Source records START

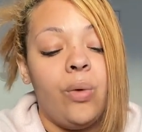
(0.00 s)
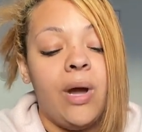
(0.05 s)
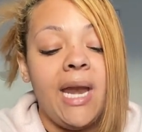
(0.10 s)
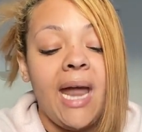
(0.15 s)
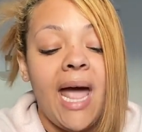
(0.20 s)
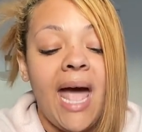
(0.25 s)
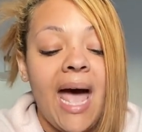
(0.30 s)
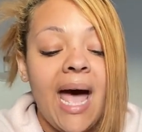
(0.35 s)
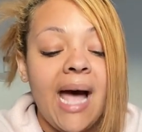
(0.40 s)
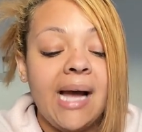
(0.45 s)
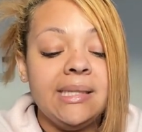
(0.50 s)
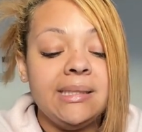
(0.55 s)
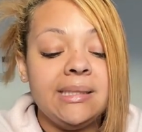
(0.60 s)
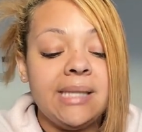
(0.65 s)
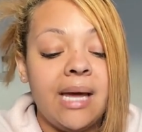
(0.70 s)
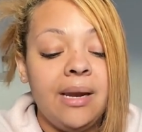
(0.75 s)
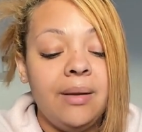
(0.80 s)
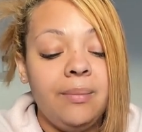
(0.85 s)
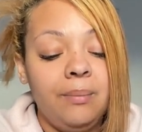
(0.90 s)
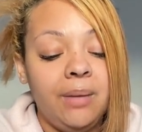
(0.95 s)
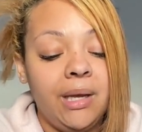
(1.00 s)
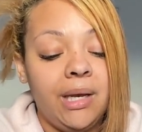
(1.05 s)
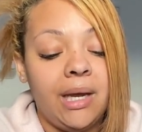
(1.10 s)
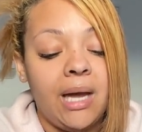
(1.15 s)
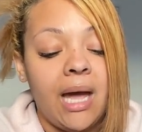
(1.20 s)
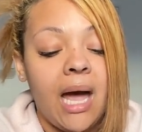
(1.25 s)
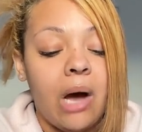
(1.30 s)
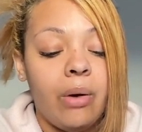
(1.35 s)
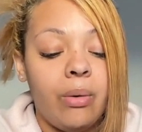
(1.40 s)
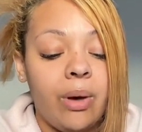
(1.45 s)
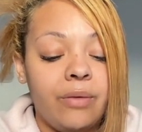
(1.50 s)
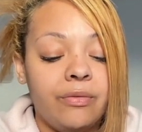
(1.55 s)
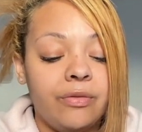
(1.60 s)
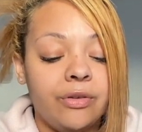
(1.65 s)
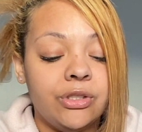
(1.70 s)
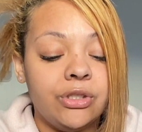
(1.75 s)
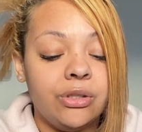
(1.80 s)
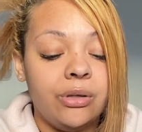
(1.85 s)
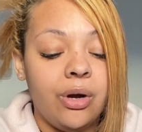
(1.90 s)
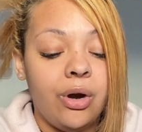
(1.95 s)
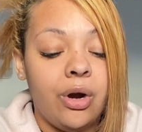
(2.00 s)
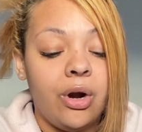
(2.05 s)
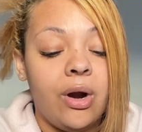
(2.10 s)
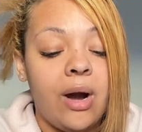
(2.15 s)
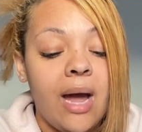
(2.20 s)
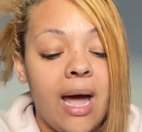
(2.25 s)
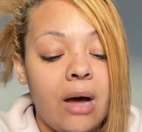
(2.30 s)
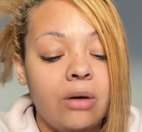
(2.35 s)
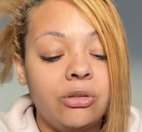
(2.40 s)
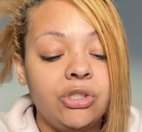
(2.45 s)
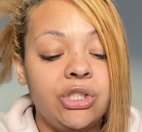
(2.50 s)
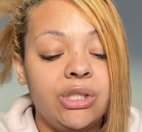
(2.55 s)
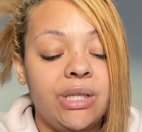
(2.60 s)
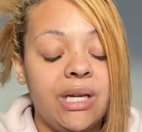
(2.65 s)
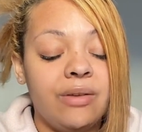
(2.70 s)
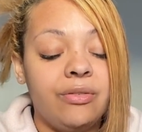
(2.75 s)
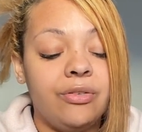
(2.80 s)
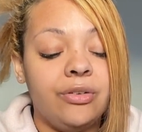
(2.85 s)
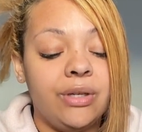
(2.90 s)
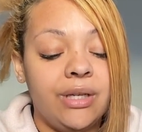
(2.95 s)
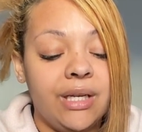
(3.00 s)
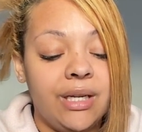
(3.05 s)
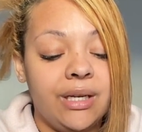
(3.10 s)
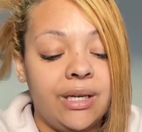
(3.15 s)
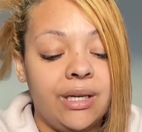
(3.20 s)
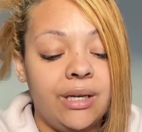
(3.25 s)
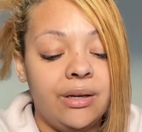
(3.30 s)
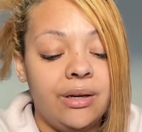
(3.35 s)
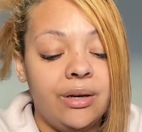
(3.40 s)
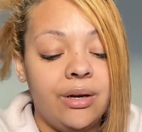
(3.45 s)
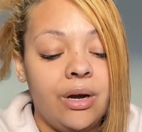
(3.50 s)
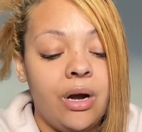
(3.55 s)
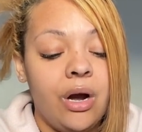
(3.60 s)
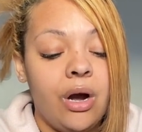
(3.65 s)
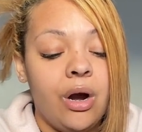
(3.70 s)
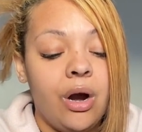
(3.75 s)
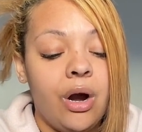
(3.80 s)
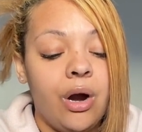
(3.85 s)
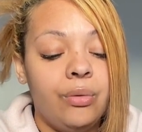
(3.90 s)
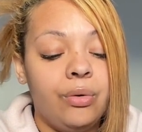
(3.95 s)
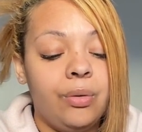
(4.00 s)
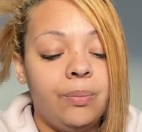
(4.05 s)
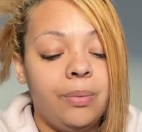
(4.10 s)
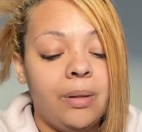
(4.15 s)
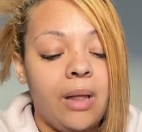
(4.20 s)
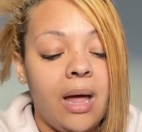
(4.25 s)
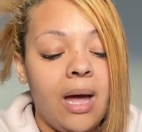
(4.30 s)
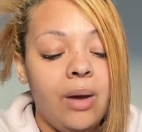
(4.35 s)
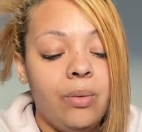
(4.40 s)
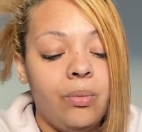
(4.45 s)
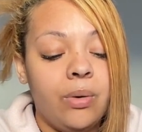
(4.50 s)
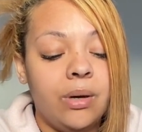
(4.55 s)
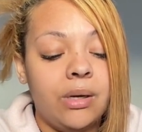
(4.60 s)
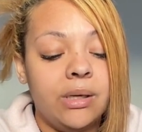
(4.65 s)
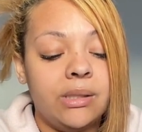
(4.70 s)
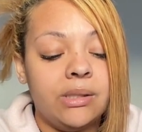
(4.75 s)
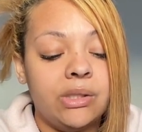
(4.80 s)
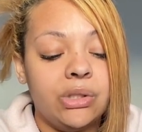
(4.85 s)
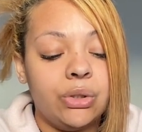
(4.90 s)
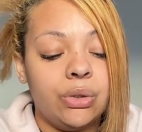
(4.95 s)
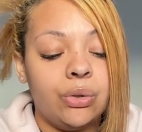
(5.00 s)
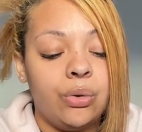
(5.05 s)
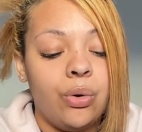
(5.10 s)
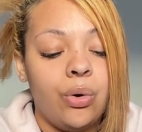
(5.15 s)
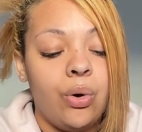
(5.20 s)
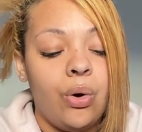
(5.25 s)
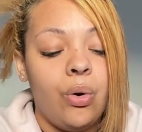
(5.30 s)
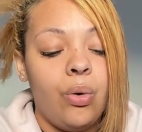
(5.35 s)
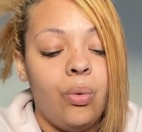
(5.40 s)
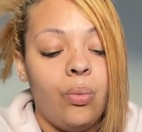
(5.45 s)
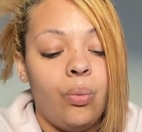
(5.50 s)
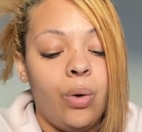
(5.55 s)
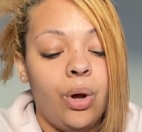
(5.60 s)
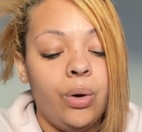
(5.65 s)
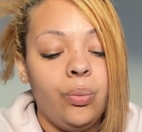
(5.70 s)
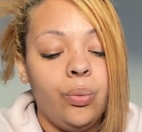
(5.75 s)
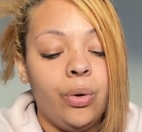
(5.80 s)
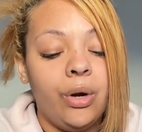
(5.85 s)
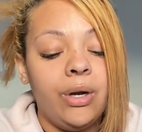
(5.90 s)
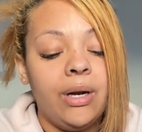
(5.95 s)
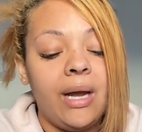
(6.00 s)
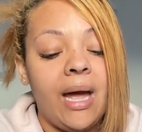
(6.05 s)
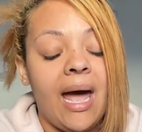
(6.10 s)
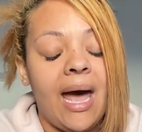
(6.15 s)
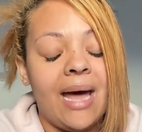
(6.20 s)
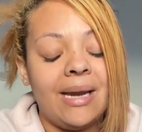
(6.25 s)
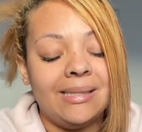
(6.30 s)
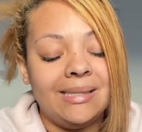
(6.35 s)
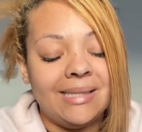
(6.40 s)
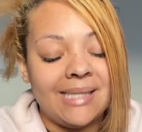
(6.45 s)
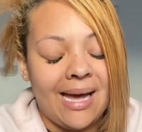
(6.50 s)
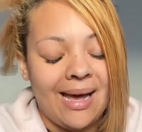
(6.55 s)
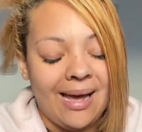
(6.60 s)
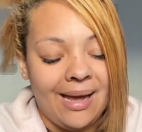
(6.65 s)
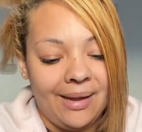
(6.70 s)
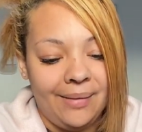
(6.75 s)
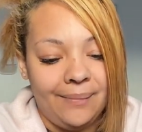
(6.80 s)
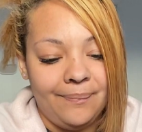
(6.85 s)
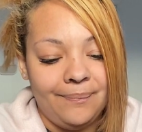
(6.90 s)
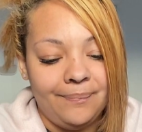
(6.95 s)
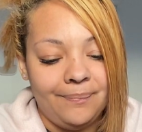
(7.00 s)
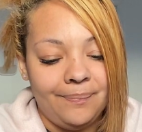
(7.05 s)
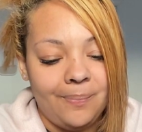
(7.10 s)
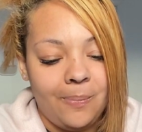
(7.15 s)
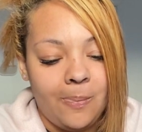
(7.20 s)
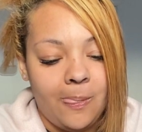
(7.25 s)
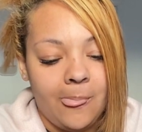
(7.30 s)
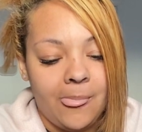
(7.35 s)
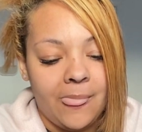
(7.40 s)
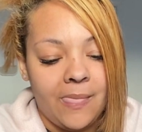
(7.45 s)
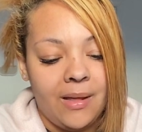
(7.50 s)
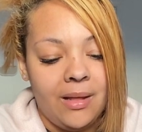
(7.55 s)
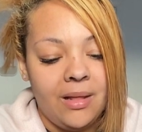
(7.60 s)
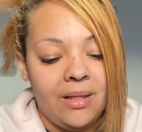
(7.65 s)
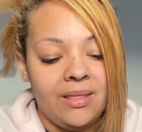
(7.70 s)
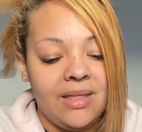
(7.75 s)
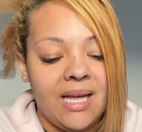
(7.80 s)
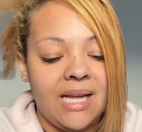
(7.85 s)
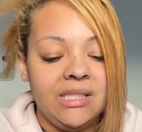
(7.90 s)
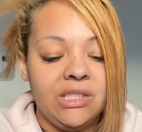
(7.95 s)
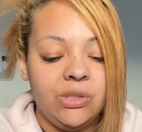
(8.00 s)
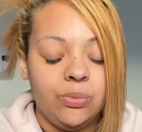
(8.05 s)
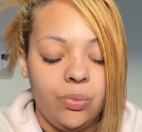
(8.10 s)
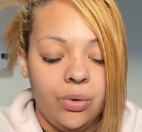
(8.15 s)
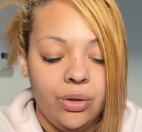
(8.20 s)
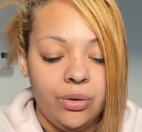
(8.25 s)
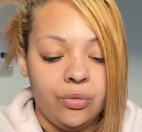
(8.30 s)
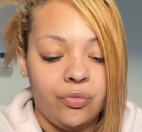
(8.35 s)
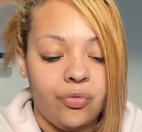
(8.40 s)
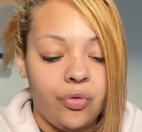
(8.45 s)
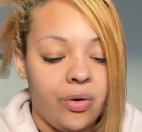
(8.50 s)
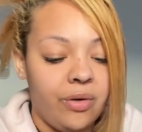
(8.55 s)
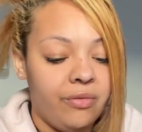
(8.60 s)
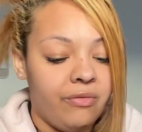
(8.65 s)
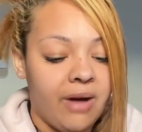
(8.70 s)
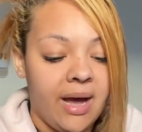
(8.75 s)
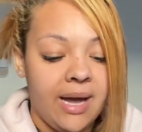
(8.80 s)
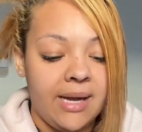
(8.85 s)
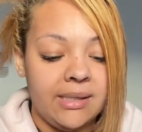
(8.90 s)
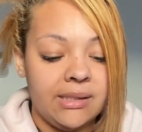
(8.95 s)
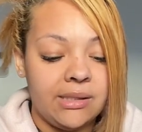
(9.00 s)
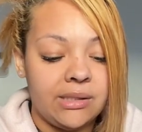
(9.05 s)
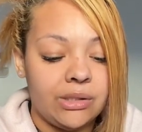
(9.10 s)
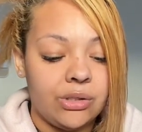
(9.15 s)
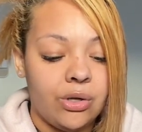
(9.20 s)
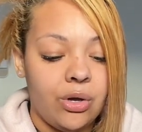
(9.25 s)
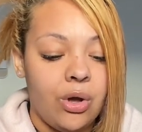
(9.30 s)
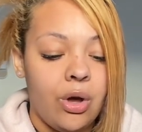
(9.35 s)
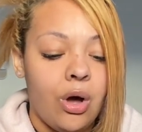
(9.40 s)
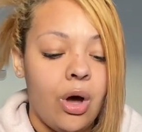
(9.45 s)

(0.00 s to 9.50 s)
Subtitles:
When asked at a meeting, however, or how she ever did it, her reply was, one word at a time. That's wonderful advice.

Source records END

▶ [Exercise brief]: Copy the data in full. No pictures belong in the copy.

▶ [Problem solution]:
(0.00 s)
(0.05 s)
(0.10 s)
(0.15 s)
(0.20 s)
(0.25 s)
(0.30 s)
(0.35 s)
(0.40 s)
(0.45 s)
(0.50 s)
(0.55 s)
(0.60 s)
(0.65 s)
(0.70 s)
(0.75 s)
(0.80 s)
(0.85 s)
(0.90 s)
(0.95 s)
(1.00 s)
(1.05 s)
(1.10 s)
(1.15 s)
(1.20 s)
(1.25 s)
(1.30 s)
(1.35 s)
(1.40 s)
(1.45 s)
(1.50 s)
(1.55 s)
(1.60 s)
(1.65 s)
(1.70 s)
(1.75 s)
(1.80 s)
(1.85 s)
(1.90 s)
(1.95 s)
(2.00 s)
(2.05 s)
(2.10 s)
(2.15 s)
(2.20 s)
(2.25 s)
(2.30 s)
(2.35 s)
(2.40 s)
(2.45 s)
(2.50 s)
(2.55 s)
(2.60 s)
(2.65 s)
(2.70 s)
(2.75 s)
(2.80 s)
(2.85 s)
(2.90 s)
(2.95 s)
(3.00 s)
(3.05 s)
(3.10 s)
(3.15 s)
(3.20 s)
(3.25 s)
(3.30 s)
(3.35 s)
(3.40 s)
(3.45 s)
(3.50 s)
(3.55 s)
(3.60 s)
(3.65 s)
(3.70 s)
(3.75 s)
(3.80 s)
(3.85 s)
(3.90 s)
(3.95 s)
(4.00 s)
(4.05 s)
(4.10 s)
(4.15 s)
(4.20 s)
(4.25 s)
(4.30 s)
(4.35 s)
(4.40 s)
(4.45 s)
(4.50 s)
(4.55 s)
(4.60 s)
(4.65 s)
(4.70 s)
(4.75 s)
(4.80 s)
(4.85 s)
(4.90 s)
(4.95 s)
(5.00 s)
(5.05 s)
(5.10 s)
(5.15 s)
(5.20 s)
(5.25 s)
(5.30 s)
(5.35 s)
(5.40 s)
(5.45 s)
(5.50 s)
(5.55 s)
(5.60 s)
(5.65 s)
(5.70 s)
(5.75 s)
(5.80 s)
(5.85 s)
(5.90 s)
(5.95 s)
(6.00 s)
(6.05 s)
(6.10 s)
(6.15 s)
(6.20 s)
(6.25 s)
(6.30 s)
(6.35 s)
(6.40 s)
(6.45 s)
(6.50 s)
(6.55 s)
(6.60 s)
(6.65 s)
(6.70 s)
(6.75 s)
(6.80 s)
(6.85 s)
(6.90 s)
(6.95 s)
(7.00 s)
(7.05 s)
(7.10 s)
(7.15 s)
(7.20 s)
(7.25 s)
(7.30 s)
(7.35 s)
(7.40 s)
(7.45 s)
(7.50 s)
(7.55 s)
(7.60 s)
(7.65 s)
(7.70 s)
(7.75 s)
(7.80 s)
(7.85 s)
(7.90 s)
(7.95 s)
(8.00 s)
(8.05 s)
(8.10 s)
(8.15 s)
(8.20 s)
(8.25 s)
(8.30 s)
(8.35 s)
(8.40 s)
(8.45 s)
(8.50 s)
(8.55 s)
(8.60 s)
(8.65 s)
(8.70 s)
(8.75 s)
(8.80 s)
(8.85 s)
(8.90 s)
(8.95 s)
(9.00 s)
(9.05 s)
(9.10 s)
(9.15 s)
(9.20 s)
(9.25 s)
(9.30 s)
(9.35 s)
(9.40 s)
(9.45 s)

(0.00 s to 9.50 s)
Subtitles:
When asked at a meeting, however, or how she ever did it, her reply was, one word at a time. That's wonderful advice.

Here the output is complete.